Çambel was elected to the American Philosophical Society in 1979. In 2004, she received the Prince Claus Award in the Netherlands. The jury report cited her "for conducting rescue excavations of endangered heritage sites, introducing stone restoration and ensuring proper conservation of significant cultural heritage in Turkey", for founding a chair of Prehistoric archaeology at Istanbul University, and "for her dedicated scholarship and for her unique role in expanding the possibilities for interaction between people and their cultural heritage."

In 2015, a Google Doodle celebrated Çambel's 99th birthday.

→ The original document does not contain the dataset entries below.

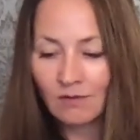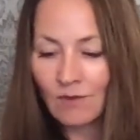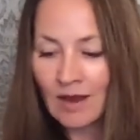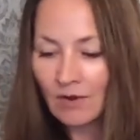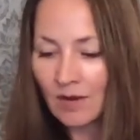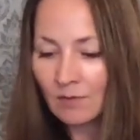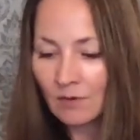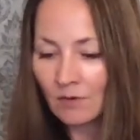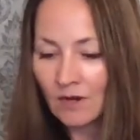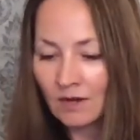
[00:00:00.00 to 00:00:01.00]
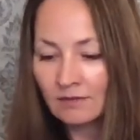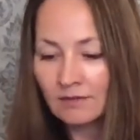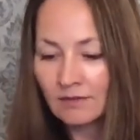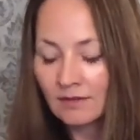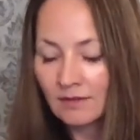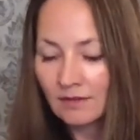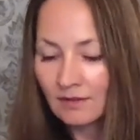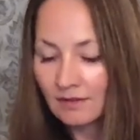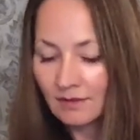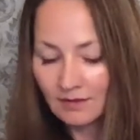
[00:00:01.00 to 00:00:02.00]
Wow, Capricorn.
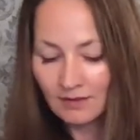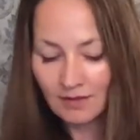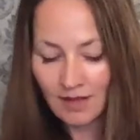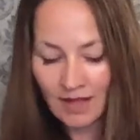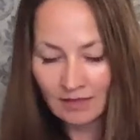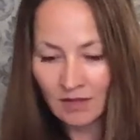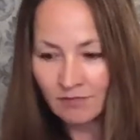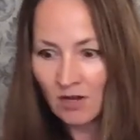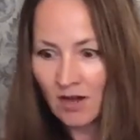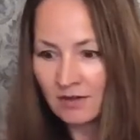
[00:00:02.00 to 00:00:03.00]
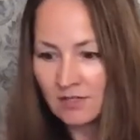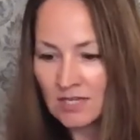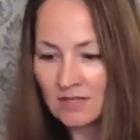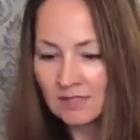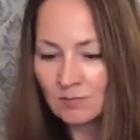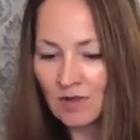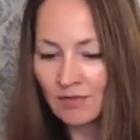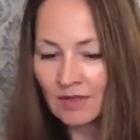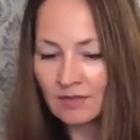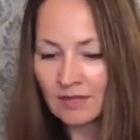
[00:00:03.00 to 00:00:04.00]
I love your energy this month.
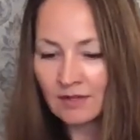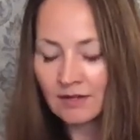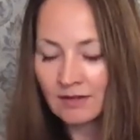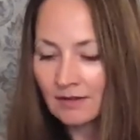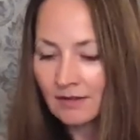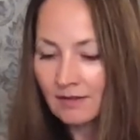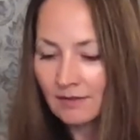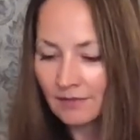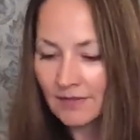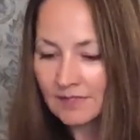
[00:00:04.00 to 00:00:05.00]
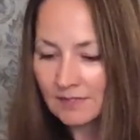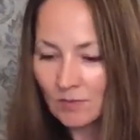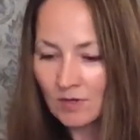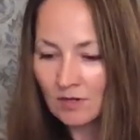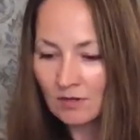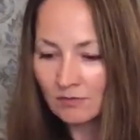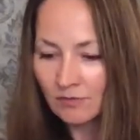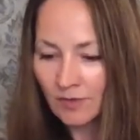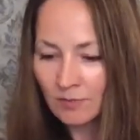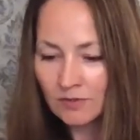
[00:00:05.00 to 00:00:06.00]
I think this is one of
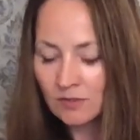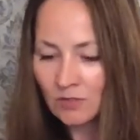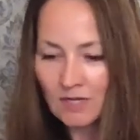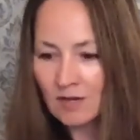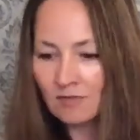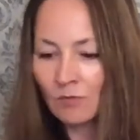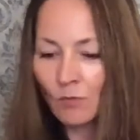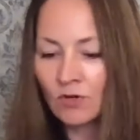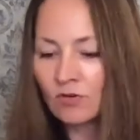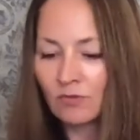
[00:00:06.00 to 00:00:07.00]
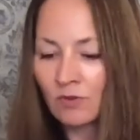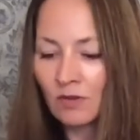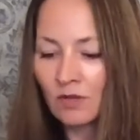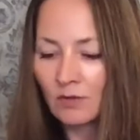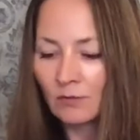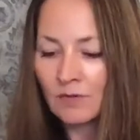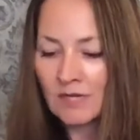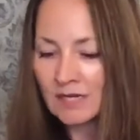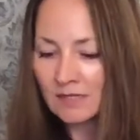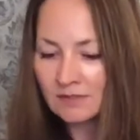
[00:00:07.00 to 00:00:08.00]
the most creative and wonderful
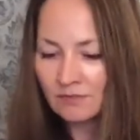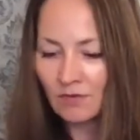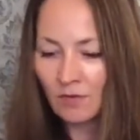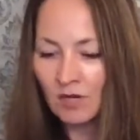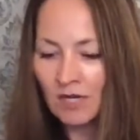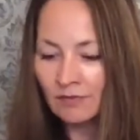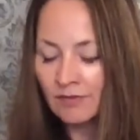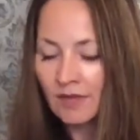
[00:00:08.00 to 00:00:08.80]
readings for the month.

Çambel was celebrated in an exhibition Cumhuriyet Kadınları Sahneye Çıkıyor: Cevval, Akılcı, Dirençli, Sabırlı ve İnançlı, (Republican Women Take to the Stage: Brave, Rational, Resistant, Patient and Faithful) organised at Goethe-Institut Ankara from 5 December 2023 to 4 February 2024 in honour of the 100th anniversary of the founding of the Republic of Turkey and the 90th anniversary of Turkish women gaining the right to vote. It showcased the lives and careers of six women who were educated in the young Turkish Republic and the Weimar Republic and whose careers made an impact on the world. Alongside Çambel, the exhibition featured computer scientist Marianne Laqueur, architect Mualla Eyüboğlu Anhegger, Semiha Berksoy, Turkey's first Muslim opera singer, paediatrician Erna Eckstein Schlossmann and architect Margarete Schütte-Lihotzky.